▶ Exercise objective
Among the entries below, find the lines holding "frames" and copy them.

▶ Data for the task
_ _ _

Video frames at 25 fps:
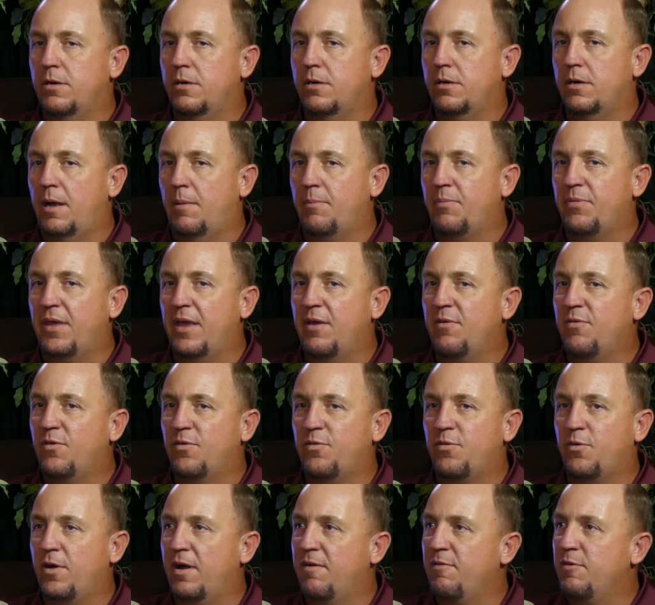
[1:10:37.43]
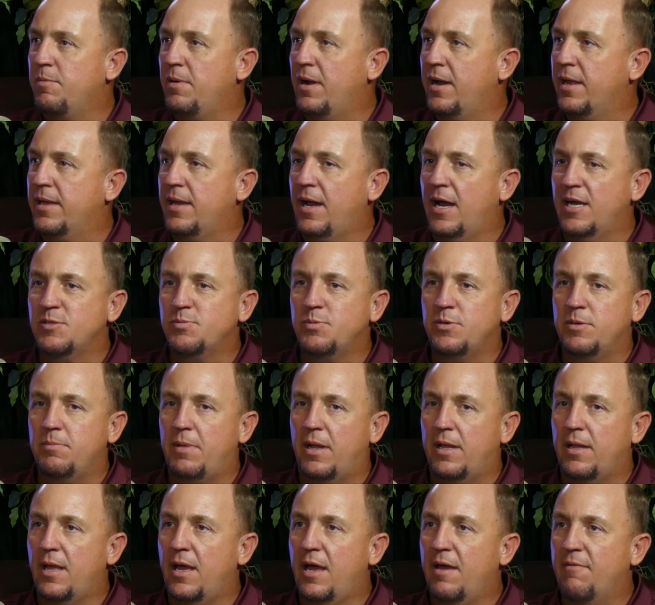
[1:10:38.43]
I'm thankful for everybody God's put in my
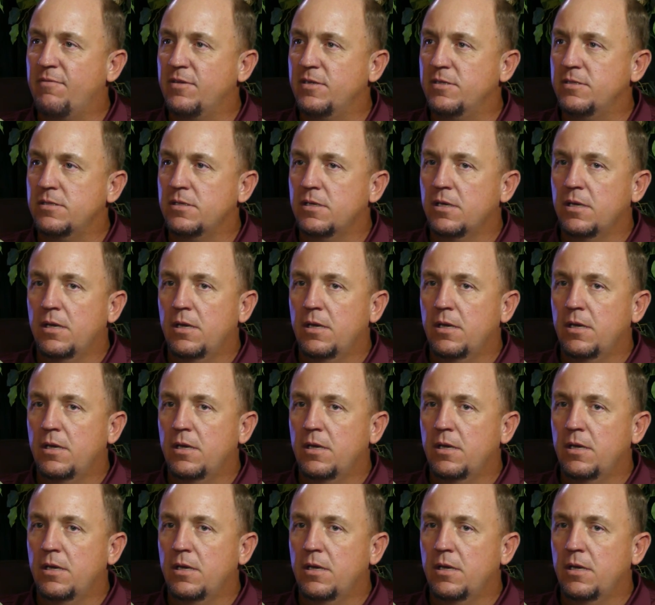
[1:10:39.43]
life because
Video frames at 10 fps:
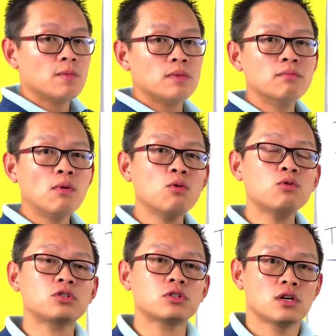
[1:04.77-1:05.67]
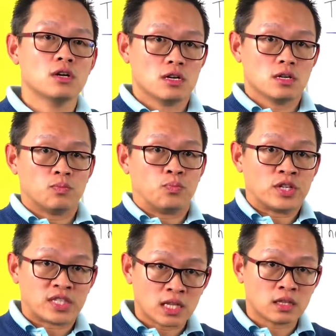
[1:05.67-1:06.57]
Most
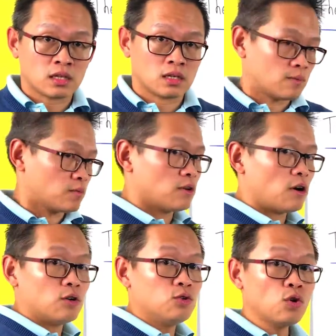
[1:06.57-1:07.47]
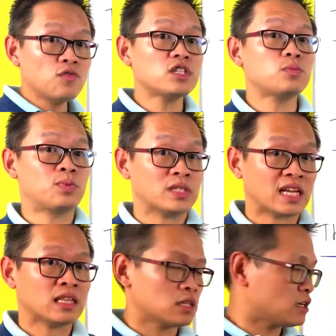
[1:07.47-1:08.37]
presenter or novice
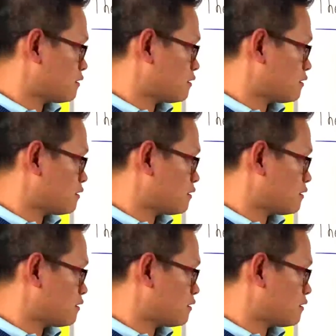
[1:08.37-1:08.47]
presenter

_ _ _

▶ Answer space
Video frames at 25 fps:
Video frames at 10 fps:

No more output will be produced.